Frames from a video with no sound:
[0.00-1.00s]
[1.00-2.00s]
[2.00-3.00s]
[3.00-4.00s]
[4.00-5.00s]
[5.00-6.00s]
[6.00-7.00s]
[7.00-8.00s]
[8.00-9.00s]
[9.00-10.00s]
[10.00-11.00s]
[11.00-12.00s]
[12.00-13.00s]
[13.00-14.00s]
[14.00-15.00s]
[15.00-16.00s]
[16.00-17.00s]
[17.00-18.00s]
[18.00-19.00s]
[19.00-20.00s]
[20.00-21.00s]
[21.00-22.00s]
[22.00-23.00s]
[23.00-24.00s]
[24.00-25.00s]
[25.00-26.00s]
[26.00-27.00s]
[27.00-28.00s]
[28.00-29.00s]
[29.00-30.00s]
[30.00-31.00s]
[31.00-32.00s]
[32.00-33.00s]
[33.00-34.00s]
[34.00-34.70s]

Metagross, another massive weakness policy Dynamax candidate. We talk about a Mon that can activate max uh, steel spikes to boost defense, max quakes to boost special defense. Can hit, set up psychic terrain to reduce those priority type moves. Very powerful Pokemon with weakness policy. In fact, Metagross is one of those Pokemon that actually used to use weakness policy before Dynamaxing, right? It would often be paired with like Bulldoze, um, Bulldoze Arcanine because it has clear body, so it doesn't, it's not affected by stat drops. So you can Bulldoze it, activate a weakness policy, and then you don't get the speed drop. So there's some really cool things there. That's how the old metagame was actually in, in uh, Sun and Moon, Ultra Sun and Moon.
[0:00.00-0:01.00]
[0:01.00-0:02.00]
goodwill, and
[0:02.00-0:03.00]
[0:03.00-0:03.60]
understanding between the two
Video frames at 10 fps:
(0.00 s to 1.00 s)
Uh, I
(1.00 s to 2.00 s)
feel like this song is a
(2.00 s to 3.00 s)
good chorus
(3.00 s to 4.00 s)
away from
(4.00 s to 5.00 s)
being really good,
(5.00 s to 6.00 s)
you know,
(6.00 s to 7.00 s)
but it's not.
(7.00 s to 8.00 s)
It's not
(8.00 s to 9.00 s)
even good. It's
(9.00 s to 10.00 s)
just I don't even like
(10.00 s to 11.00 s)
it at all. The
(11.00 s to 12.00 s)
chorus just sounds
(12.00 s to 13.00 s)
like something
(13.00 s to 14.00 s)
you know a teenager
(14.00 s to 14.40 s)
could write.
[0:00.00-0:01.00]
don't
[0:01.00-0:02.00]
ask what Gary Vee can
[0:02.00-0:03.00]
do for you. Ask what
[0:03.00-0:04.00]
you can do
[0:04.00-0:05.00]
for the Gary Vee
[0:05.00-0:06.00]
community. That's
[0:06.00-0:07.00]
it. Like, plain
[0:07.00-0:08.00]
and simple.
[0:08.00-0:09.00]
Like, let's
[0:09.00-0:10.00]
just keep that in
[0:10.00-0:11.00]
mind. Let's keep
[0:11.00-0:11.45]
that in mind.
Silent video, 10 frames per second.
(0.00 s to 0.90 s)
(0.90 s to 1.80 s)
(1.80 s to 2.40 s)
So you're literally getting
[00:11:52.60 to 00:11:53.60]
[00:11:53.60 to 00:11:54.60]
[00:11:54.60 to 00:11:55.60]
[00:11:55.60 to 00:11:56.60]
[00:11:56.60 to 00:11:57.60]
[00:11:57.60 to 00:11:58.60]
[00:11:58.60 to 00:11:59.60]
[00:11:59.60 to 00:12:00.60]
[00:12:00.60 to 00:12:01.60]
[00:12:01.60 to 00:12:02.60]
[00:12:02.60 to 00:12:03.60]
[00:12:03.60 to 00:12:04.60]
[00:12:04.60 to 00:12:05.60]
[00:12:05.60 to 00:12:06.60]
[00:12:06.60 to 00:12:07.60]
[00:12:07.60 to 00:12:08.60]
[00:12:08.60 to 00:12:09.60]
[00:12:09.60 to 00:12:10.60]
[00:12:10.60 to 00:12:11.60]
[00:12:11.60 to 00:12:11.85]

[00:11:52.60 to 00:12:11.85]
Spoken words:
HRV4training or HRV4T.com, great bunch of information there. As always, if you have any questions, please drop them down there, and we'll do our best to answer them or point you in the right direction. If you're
--------------------------------------------------
*ABOUT THIS TASK*: Beginning at the opening line of the data, transcribe each line exactly until you reach the line with "[33.00-34.00s]", which you also include, and go no further.

*TASK ANSWER*:
Frames from a video with no sound:
[0.00-1.00s]
[1.00-2.00s]
[2.00-3.00s]
[3.00-4.00s]
[4.00-5.00s]
[5.00-6.00s]
[6.00-7.00s]
[7.00-8.00s]
[8.00-9.00s]
[9.00-10.00s]
[10.00-11.00s]
[11.00-12.00s]
[12.00-13.00s]
[13.00-14.00s]
[14.00-15.00s]
[15.00-16.00s]
[16.00-17.00s]
[17.00-18.00s]
[18.00-19.00s]
[19.00-20.00s]
[20.00-21.00s]
[21.00-22.00s]
[22.00-23.00s]
[23.00-24.00s]
[24.00-25.00s]
[25.00-26.00s]
[26.00-27.00s]
[27.00-28.00s]
[28.00-29.00s]
[29.00-30.00s]
[30.00-31.00s]
[31.00-32.00s]
[32.00-33.00s]
[33.00-34.00s]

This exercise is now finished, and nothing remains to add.